Who was Fanny Eaton?

Born Fanny Antwistle in June 1835, Eaton moved from Jamaica with her mother (no father was named on her birth records, suggesting illegitimacy) to England sometime in the 1840s.

The first recorded instance of her living in London comes in 1851, when Eaton began working as a domestic servant. Six years later, she married horse-cab proprietor and driver James Eaton while in her early 20s.

The couple had 10 children together.

Google's 18 November Doodle, depicting Jamaican-born artist's model, Fanny Eaton (Image: Google)

How did she begin modelling?

Around the same time, Eaton began modelling for the Pre-Raphaelite Brotherhood, a collective of English painters, poets, and art critics first founded in 1848.

Her move into modelling was fuelled out of necessity more than anything, and the Eatons were in desperate need for money to feed their dectuple of children

Work was not hard to come by for Fanny however, whose distinctive features were sought after by artists seeking inspiration in portraying characters of varying ethnicities.

The first known studies of Eaton include pencil sketches by British painter Simeon Solomon, which would form the basis for Solomon's ‘Mother of Moses’ painting. This work was exhibited at the Royal Academy of Arts in 1860, marking Fanny’s ‘public’ debut.

Throughout her career, Eaton featured in a number of high-profile Pre-Raphaelite artworks, including 1865’s ‘The Beloved’ by Dante Gabriel Rossetti, and John Everett Millais’ 1867 painting, ‘Jephthah’.

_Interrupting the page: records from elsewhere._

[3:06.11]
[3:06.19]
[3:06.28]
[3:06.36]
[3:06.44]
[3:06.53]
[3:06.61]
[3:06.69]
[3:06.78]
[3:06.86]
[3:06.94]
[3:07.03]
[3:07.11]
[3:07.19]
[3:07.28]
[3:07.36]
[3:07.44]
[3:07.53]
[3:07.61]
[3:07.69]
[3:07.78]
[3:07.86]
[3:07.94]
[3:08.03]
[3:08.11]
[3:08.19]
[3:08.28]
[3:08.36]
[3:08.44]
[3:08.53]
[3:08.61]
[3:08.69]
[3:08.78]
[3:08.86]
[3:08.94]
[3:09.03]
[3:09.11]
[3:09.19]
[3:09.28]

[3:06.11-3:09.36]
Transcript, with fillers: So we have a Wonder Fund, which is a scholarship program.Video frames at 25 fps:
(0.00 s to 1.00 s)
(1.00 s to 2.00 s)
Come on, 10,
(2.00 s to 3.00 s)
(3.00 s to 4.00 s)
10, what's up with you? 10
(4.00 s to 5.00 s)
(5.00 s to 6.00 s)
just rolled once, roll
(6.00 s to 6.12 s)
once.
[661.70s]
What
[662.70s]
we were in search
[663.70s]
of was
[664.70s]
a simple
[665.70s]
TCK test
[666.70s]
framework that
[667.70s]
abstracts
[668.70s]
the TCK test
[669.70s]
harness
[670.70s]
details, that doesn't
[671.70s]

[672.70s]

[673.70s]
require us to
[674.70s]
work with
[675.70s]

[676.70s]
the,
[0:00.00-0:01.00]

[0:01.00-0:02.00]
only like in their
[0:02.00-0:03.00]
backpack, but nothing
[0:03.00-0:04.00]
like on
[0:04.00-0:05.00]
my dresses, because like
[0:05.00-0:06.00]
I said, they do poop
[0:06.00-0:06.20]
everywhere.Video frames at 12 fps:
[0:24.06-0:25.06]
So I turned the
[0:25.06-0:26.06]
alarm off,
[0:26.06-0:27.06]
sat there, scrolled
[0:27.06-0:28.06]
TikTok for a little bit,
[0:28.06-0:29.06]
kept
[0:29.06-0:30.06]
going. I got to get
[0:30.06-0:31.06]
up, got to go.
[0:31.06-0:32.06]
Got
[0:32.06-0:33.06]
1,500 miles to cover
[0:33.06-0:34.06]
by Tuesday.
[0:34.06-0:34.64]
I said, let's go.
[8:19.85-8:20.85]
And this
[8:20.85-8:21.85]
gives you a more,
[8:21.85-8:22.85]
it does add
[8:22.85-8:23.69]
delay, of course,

Her involvement with the Pre-Raphaelites helped move forward the representation of BAME individuals in the arts, who at the time were often negatively represented in Victorian art and culture.

The group held Eaton up as a model of ideal beauty and featured her centrally.

How did she die?

Eaton was unfortunately widowed in 1881, and lived out the rest of her years alone, having moved on from the art world.

She took on a number of odd jobs, including work as a seamstress, and in the final few years of her working life was serving as a domestic cook on the Isle of Wight.

In the 1900s, historical accounts place Eaton back in London, where she is thought to have lived with her remaining family, including her daughter Julia and son-in-law Thomas Powell.

Eaton died in Acton on 4 March 1924 at the age of 88. The cause of her death was senility and syncope, a loss of consciousness caused by decreased blood flow to the brain.

Who designed today’s Doodle?

Today’s Doodle was designed by artist Sophie Diao, who wanted to focus on Eaton’s “remarkable profile”, as so many studies have done in the past.

Diao cites a study of Eaton by British painter Joanna Boyce Wells’ as inspiration, though unlike Wells’ study, the artist “opted to leave her hair and ears unadorned as though she were sitting casually in the artist’s studio.

"The colour palette and flowers were drawn from the intense, dramatic lushness that marks the paintings of the Pre-Raphaelites,” she says.